Are we there yet, are we there yet? Summer, and fishing that is?
Well surprisingly the waters around the edges of the gulf have cleared very well during the last few relatively calmer days, some are crystal clear, the full moon has passed, snapper kingfish and more should be well on the bite! Yes indeed water clearing after a storm or two often means some excellent fishing to be had, and with yet another wild weather event imminent, the fish will be feeling the need to feed right now.
For those keen on inner areas – that line between and dirty water run-off and clearer waters, within a few hundred metres of shore, some within landbased casting distance is a good place to be casting around a nice little 5” softbait or microjig. Low tide early morning and late evening – a nice time for a discovery style stroll along a shoreline with some lighter landbased approaches – a microjig or small softbait, even a micro-stickbait (25-35gm) can be surprisingly effective. If you’re wandering along a shoreline with overhanging trees, pohutukawas etc – nice spot to throw out a surface splash (imitating a dropping cicada for instance) lure around that deadly shadow/sunlight zone. Midday high tides all good for this over the next few days.
Yes those anchovies and other tiny tasty morsels are schooling all over the show now, out deeper, in closer (like Gardners Gap) – and no matter where they are there are usually some bigger fish eyeing any weaklings up, or simply waiting for the magical flick of the switch bite time.
So make the most of Mother Nature’s signs pointing you to the fish – surface birds, surface splashes, a misinterpreted ‘malfunctioning sounder blocking out’ (anchovy school) and cast around your offerings on the drift, troll around for a while and see if kahawai will strike your lure, super fun on light gear with reverse rigged microjig (tie leader to the lure with the hook trailing behind). If the action seems to be moving along fast, here there, then way over there, here’s few things to try. Don’t chase the leading edge just drift the area as the schools move around you, the bigger predators are often it tow and simply hanging around looking for their opportunity – your random lonesome lure, woohoo easy-money for the snapper or king.
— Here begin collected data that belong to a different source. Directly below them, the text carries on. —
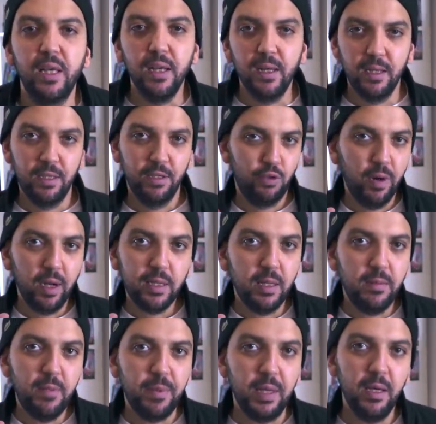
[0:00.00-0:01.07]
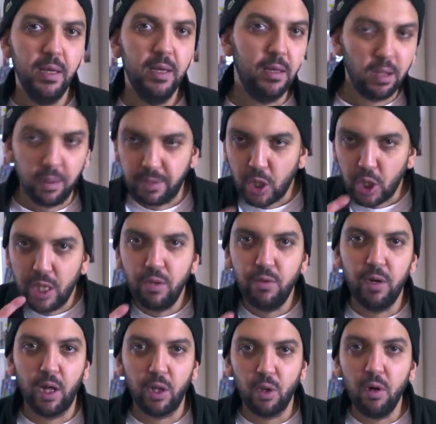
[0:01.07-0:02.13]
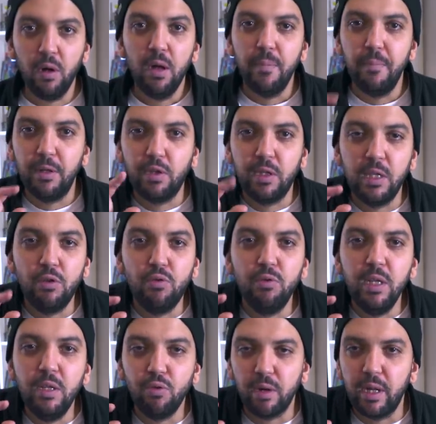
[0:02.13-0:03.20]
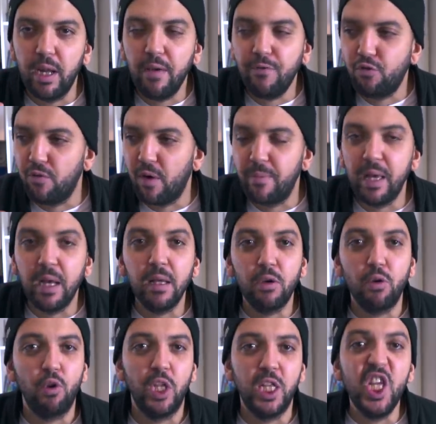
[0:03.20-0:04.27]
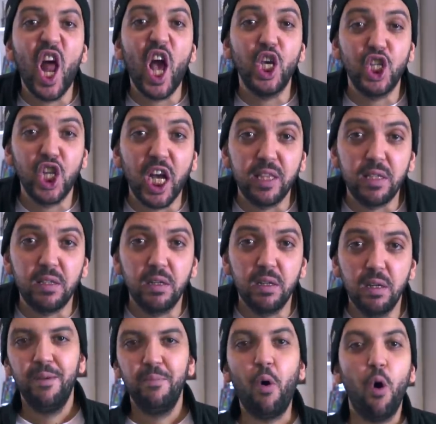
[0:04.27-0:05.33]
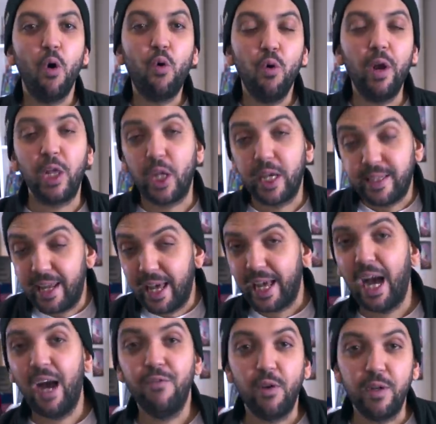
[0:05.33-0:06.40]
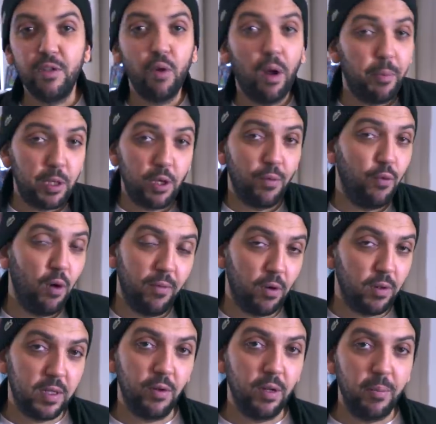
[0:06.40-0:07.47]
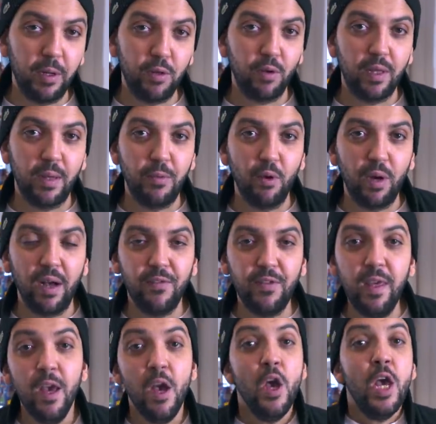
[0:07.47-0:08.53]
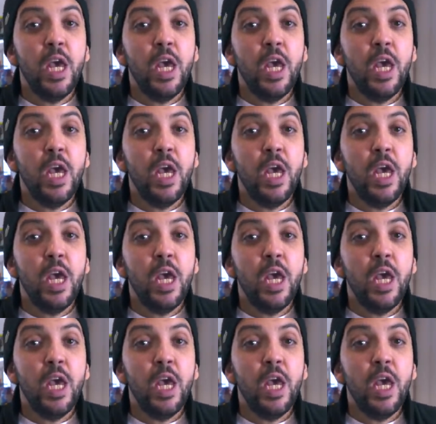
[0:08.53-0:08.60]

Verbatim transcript: Tu vois, c'est bipé. Comme ça je gagne de l'argent, mais si tu lis sur l'élève, tu vois bien que j'ai dit ah Bon, en gros, là, j'accélère grave dans l'histoire parce qu'il faut avancer, on n'est pas sur sa biographie.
Have a bigger lure being looked after by Rod Holder alone while you cast about, something like a big 100-200gm Squidwing semi-dragging along behind (half to one wind up) looking like a spent squid, a soft easy motion = lurking snapper.
Kingfish are ready and waiting, jigs, topwater, livebait, trolled bibbed divers – all highly effective in their own right, it’s only up to what you want to do – and of course what the kings are after at that time, find the fish then tempt them with your best and simply ‘Let The Fish Be The Judge’… and DISCO, hold on tight!